● Given data:
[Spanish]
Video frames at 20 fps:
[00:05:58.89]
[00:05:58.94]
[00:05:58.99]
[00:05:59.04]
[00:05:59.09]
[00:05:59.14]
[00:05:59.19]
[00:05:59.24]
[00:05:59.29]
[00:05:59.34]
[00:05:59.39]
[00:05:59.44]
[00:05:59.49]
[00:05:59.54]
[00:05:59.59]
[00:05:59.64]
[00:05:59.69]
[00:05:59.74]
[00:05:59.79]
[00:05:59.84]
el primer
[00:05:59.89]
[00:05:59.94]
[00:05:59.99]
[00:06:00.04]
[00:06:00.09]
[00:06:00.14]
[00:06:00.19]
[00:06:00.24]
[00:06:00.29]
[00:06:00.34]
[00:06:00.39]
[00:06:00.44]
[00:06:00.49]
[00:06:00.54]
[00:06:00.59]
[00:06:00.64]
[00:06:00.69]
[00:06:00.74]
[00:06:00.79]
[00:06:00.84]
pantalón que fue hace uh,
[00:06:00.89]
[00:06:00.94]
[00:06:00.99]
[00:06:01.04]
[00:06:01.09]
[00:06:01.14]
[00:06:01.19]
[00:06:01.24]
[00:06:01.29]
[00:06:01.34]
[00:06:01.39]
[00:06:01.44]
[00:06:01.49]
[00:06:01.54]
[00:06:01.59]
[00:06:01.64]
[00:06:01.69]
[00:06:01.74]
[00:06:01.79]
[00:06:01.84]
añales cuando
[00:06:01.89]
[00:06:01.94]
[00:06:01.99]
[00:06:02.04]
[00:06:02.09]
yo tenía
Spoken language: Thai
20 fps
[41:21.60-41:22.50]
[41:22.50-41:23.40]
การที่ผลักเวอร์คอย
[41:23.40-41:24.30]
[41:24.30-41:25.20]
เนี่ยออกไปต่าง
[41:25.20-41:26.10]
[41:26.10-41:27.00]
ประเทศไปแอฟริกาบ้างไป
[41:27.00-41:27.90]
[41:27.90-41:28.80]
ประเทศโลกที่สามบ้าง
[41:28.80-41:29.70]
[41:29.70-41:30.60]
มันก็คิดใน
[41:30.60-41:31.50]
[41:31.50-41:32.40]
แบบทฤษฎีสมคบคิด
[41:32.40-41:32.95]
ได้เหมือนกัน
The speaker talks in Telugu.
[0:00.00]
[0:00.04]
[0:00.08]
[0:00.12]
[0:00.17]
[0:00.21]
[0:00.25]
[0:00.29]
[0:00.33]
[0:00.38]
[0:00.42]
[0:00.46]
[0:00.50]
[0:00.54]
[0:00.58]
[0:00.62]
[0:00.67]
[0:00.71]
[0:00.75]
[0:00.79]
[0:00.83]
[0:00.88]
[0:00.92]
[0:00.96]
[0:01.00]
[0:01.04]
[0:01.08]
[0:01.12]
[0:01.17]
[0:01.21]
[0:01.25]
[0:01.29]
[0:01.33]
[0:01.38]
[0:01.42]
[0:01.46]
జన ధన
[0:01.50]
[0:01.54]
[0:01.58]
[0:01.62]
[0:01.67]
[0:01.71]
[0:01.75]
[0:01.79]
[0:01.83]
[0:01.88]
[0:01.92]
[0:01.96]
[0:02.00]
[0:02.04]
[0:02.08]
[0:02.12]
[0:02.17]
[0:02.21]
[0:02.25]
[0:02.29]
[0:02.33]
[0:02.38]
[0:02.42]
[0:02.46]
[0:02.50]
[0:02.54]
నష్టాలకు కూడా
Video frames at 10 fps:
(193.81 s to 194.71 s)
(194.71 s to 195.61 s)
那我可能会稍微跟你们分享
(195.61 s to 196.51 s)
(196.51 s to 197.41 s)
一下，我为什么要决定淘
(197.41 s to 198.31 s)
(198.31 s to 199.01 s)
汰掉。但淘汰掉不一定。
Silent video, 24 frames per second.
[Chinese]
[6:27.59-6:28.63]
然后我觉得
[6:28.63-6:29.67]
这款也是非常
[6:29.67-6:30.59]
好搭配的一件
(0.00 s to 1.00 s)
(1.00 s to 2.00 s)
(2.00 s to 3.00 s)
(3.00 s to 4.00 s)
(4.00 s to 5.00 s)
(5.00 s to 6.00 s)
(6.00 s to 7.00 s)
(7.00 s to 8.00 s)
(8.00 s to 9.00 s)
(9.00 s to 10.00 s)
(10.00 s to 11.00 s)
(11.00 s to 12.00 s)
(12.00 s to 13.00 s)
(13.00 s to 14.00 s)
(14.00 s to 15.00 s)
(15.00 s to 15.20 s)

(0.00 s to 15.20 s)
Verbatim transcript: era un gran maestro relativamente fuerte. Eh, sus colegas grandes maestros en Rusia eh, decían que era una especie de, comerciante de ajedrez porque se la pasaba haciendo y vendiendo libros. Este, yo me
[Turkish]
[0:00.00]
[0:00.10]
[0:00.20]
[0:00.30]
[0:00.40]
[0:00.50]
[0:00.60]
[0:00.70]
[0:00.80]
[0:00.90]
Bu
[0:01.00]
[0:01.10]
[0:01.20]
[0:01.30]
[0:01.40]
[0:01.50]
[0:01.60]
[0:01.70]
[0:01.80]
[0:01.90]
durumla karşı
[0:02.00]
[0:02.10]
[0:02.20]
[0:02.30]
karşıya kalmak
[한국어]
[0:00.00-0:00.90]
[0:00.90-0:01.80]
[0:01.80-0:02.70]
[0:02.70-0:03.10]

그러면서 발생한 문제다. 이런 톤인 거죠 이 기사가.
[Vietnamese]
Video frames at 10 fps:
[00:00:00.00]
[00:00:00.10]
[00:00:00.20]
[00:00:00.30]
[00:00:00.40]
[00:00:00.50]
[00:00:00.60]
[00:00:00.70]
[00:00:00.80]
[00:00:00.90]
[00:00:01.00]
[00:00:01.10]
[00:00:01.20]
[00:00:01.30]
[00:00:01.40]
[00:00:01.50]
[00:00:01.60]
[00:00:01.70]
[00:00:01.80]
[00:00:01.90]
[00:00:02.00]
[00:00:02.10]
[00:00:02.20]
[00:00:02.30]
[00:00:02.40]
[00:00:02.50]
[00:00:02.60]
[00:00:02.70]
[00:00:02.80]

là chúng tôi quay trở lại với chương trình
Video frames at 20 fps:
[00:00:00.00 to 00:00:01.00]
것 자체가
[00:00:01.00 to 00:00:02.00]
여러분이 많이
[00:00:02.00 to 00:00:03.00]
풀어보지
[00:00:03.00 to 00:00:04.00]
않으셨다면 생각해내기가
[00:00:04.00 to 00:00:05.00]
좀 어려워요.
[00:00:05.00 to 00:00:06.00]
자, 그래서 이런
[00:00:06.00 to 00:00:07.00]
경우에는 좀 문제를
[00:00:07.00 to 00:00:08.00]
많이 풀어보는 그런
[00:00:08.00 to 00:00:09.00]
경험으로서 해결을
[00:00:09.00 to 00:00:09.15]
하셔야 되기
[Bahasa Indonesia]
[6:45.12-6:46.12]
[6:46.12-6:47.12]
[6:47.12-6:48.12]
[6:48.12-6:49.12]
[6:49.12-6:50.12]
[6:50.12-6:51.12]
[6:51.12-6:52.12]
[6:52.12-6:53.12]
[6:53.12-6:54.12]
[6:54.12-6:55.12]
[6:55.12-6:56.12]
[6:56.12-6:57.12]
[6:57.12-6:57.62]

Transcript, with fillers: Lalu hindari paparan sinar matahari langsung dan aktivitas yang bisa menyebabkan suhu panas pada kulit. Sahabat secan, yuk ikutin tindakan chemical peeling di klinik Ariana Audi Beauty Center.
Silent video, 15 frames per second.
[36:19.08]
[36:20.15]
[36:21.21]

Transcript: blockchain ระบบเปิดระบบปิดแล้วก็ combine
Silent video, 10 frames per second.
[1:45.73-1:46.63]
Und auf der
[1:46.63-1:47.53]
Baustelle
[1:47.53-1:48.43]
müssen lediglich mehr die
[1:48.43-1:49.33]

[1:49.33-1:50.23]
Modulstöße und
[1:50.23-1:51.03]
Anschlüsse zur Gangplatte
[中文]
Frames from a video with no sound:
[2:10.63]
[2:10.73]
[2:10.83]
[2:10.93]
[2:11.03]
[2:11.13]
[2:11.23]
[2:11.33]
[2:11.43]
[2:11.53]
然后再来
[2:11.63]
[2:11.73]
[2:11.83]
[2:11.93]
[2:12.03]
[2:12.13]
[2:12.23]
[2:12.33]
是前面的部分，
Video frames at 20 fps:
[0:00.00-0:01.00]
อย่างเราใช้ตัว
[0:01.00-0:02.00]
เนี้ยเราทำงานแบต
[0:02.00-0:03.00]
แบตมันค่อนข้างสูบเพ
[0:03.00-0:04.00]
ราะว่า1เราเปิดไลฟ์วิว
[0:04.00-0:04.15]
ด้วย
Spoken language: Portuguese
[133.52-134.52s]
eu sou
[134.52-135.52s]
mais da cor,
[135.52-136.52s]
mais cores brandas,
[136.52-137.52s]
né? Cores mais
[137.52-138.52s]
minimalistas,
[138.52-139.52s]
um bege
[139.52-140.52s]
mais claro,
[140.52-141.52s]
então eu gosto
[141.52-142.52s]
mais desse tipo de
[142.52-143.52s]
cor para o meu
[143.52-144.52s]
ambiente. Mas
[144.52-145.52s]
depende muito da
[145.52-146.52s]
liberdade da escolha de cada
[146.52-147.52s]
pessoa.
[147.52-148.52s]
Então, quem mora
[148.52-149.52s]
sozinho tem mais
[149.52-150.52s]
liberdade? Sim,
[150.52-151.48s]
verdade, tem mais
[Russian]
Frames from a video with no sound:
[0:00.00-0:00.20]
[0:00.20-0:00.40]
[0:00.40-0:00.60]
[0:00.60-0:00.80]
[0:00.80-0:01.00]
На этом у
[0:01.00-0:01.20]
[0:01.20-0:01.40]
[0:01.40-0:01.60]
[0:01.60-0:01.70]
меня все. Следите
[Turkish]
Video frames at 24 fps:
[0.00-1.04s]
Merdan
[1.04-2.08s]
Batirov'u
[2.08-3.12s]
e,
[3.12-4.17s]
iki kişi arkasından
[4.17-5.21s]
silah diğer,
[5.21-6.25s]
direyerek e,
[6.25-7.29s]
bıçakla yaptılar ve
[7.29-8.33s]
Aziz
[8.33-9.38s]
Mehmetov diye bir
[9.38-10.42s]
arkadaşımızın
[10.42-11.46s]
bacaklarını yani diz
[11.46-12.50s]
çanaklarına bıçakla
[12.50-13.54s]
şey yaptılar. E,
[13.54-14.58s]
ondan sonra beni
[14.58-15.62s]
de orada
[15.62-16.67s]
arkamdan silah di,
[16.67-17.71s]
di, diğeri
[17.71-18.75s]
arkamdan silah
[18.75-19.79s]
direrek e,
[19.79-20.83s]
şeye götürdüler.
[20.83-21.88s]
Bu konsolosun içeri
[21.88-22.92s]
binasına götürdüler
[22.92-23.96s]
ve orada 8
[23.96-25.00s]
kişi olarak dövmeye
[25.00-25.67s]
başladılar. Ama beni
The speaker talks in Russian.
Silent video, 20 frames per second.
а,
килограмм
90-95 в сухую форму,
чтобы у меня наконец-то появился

● Brief: Given the records above, return exactly the lines starting at the line containing "The speaker talks in Telugu." and ending at the line containing "(0.00 s to 15.20 s)", including both.

● Task response:
The speaker talks in Telugu.
[0:00.00]
[0:00.04]
[0:00.08]
[0:00.12]
[0:00.17]
[0:00.21]
[0:00.25]
[0:00.29]
[0:00.33]
[0:00.38]
[0:00.42]
[0:00.46]
[0:00.50]
[0:00.54]
[0:00.58]
[0:00.62]
[0:00.67]
[0:00.71]
[0:00.75]
[0:00.79]
[0:00.83]
[0:00.88]
[0:00.92]
[0:00.96]
[0:01.00]
[0:01.04]
[0:01.08]
[0:01.12]
[0:01.17]
[0:01.21]
[0:01.25]
[0:01.29]
[0:01.33]
[0:01.38]
[0:01.42]
[0:01.46]
జన ధన
[0:01.50]
[0:01.54]
[0:01.58]
[0:01.62]
[0:01.67]
[0:01.71]
[0:01.75]
[0:01.79]
[0:01.83]
[0:01.88]
[0:01.92]
[0:01.96]
[0:02.00]
[0:02.04]
[0:02.08]
[0:02.12]
[0:02.17]
[0:02.21]
[0:02.25]
[0:02.29]
[0:02.33]
[0:02.38]
[0:02.42]
[0:02.46]
[0:02.50]
[0:02.54]
నష్టాలకు కూడా
Video frames at 10 fps:
(193.81 s to 194.71 s)
(194.71 s to 195.61 s)
那我可能会稍微跟你们分享
(195.61 s to 196.51 s)
(196.51 s to 197.41 s)
一下，我为什么要决定淘
(197.41 s to 198.31 s)
(198.31 s to 199.01 s)
汰掉。但淘汰掉不一定。
Silent video, 24 frames per second.
[Chinese]
[6:27.59-6:28.63]
然后我觉得
[6:28.63-6:29.67]
这款也是非常
[6:29.67-6:30.59]
好搭配的一件
(0.00 s to 1.00 s)
(1.00 s to 2.00 s)
(2.00 s to 3.00 s)
(3.00 s to 4.00 s)
(4.00 s to 5.00 s)
(5.00 s to 6.00 s)
(6.00 s to 7.00 s)
(7.00 s to 8.00 s)
(8.00 s to 9.00 s)
(9.00 s to 10.00 s)
(10.00 s to 11.00 s)
(11.00 s to 12.00 s)
(12.00 s to 13.00 s)
(13.00 s to 14.00 s)
(14.00 s to 15.00 s)
(15.00 s to 15.20 s)

(0.00 s to 15.20 s)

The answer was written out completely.